● Exercise inputs
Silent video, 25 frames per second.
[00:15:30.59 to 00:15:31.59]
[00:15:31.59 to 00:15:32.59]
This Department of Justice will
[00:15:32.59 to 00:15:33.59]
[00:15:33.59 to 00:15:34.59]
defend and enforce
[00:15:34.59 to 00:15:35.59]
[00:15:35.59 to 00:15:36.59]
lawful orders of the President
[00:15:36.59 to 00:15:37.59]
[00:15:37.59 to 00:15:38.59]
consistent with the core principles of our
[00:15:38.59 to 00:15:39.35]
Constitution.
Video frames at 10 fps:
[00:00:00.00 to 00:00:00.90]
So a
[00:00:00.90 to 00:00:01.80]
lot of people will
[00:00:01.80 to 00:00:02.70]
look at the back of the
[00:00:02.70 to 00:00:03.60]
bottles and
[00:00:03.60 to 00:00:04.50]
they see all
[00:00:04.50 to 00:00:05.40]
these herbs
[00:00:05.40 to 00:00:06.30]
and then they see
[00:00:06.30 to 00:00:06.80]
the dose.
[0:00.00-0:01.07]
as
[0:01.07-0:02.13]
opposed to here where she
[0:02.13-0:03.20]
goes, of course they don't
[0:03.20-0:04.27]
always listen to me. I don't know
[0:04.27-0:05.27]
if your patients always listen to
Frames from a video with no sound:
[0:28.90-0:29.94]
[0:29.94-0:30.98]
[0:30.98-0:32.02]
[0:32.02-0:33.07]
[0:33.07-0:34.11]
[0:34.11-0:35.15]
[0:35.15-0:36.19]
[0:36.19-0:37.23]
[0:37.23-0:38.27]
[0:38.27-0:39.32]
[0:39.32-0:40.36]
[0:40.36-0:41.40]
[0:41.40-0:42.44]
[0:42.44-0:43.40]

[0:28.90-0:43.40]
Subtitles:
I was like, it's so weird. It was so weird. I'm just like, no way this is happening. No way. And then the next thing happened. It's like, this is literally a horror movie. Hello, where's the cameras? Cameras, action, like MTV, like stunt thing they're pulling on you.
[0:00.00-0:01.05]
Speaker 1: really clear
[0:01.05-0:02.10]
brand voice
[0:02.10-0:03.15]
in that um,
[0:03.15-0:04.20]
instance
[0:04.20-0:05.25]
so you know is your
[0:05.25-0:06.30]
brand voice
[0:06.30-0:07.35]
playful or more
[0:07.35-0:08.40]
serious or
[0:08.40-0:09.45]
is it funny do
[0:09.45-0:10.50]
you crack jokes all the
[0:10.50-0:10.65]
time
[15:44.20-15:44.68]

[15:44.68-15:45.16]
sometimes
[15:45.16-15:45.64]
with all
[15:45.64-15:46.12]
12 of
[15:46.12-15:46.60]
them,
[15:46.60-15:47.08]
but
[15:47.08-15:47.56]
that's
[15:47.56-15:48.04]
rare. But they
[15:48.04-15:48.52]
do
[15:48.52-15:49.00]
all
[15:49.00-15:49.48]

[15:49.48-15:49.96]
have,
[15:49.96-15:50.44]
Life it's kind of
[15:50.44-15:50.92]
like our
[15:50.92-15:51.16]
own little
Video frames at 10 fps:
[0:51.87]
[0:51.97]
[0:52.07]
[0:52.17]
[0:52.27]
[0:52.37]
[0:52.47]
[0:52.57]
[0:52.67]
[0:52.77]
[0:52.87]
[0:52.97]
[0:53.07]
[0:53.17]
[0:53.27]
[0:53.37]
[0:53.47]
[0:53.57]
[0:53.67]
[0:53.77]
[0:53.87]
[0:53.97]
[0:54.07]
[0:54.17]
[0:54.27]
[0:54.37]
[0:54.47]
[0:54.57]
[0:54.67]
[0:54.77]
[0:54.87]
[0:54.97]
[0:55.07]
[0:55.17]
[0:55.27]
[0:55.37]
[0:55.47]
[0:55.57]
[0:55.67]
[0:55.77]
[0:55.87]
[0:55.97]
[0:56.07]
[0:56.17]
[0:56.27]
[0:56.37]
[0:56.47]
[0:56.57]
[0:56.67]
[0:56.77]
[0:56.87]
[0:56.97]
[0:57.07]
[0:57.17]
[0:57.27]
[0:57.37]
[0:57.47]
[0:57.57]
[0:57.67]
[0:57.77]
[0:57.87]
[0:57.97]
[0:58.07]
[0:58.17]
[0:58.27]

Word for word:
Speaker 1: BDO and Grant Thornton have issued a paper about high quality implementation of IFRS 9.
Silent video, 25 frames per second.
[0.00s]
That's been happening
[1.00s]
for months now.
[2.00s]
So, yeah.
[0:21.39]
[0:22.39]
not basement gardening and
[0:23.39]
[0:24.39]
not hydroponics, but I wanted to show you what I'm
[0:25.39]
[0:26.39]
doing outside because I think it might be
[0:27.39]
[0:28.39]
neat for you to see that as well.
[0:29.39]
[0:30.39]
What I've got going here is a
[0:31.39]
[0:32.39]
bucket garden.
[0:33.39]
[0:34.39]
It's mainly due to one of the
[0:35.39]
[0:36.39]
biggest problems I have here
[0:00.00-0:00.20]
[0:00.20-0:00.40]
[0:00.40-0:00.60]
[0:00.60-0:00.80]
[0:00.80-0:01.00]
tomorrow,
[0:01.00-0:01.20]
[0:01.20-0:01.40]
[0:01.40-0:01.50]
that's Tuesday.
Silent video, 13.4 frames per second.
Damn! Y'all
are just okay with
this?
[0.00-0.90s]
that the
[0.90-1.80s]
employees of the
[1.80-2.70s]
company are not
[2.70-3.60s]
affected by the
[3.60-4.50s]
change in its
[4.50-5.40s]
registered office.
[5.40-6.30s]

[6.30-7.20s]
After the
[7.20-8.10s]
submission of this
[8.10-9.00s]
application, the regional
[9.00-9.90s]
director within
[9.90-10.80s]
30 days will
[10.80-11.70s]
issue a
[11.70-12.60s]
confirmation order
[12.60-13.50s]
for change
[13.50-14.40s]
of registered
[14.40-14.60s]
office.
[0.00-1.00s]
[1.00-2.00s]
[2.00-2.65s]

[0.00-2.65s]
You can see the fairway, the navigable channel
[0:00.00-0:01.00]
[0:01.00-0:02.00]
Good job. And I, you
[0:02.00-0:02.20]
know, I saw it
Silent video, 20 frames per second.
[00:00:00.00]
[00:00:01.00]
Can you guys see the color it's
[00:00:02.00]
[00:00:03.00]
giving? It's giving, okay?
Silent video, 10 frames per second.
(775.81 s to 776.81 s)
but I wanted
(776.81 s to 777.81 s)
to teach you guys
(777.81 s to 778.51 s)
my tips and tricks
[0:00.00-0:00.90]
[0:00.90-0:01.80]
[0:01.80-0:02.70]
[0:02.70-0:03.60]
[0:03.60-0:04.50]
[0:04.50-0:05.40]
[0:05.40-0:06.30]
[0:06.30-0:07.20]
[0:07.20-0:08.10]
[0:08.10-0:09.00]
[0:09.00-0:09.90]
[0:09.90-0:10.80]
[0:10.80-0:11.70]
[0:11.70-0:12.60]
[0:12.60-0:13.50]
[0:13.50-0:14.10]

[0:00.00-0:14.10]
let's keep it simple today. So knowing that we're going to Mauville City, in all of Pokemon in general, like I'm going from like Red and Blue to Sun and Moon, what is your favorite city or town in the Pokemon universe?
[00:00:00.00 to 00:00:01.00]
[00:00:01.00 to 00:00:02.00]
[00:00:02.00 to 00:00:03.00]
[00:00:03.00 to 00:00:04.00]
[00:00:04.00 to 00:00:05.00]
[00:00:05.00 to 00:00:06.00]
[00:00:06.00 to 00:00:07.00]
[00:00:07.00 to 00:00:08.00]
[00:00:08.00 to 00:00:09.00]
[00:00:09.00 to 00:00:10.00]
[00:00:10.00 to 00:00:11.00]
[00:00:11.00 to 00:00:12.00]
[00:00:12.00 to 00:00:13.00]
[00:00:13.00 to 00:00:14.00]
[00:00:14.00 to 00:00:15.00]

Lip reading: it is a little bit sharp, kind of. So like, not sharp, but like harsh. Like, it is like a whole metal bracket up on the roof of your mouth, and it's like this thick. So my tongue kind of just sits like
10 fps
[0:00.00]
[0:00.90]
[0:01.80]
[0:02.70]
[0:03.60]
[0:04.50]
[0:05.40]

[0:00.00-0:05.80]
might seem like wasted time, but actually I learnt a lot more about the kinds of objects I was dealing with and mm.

● What needs to be done
In the listing above, find the line with "[13.50-14.40s]" and the line with "[0:06.30-0:07.20]"; set down exactly those two lines and every line between them, nothing more.

● Exercise response
[13.50-14.40s]
of registered
[14.40-14.60s]
office.
[0.00-1.00s]
[1.00-2.00s]
[2.00-2.65s]

[0.00-2.65s]
You can see the fairway, the navigable channel
[0:00.00-0:01.00]
[0:01.00-0:02.00]
Good job. And I, you
[0:02.00-0:02.20]
know, I saw it
Silent video, 20 frames per second.
[00:00:00.00]
[00:00:01.00]
Can you guys see the color it's
[00:00:02.00]
[00:00:03.00]
giving? It's giving, okay?
Silent video, 10 frames per second.
(775.81 s to 776.81 s)
but I wanted
(776.81 s to 777.81 s)
to teach you guys
(777.81 s to 778.51 s)
my tips and tricks
[0:00.00-0:00.90]
[0:00.90-0:01.80]
[0:01.80-0:02.70]
[0:02.70-0:03.60]
[0:03.60-0:04.50]
[0:04.50-0:05.40]
[0:05.40-0:06.30]
[0:06.30-0:07.20]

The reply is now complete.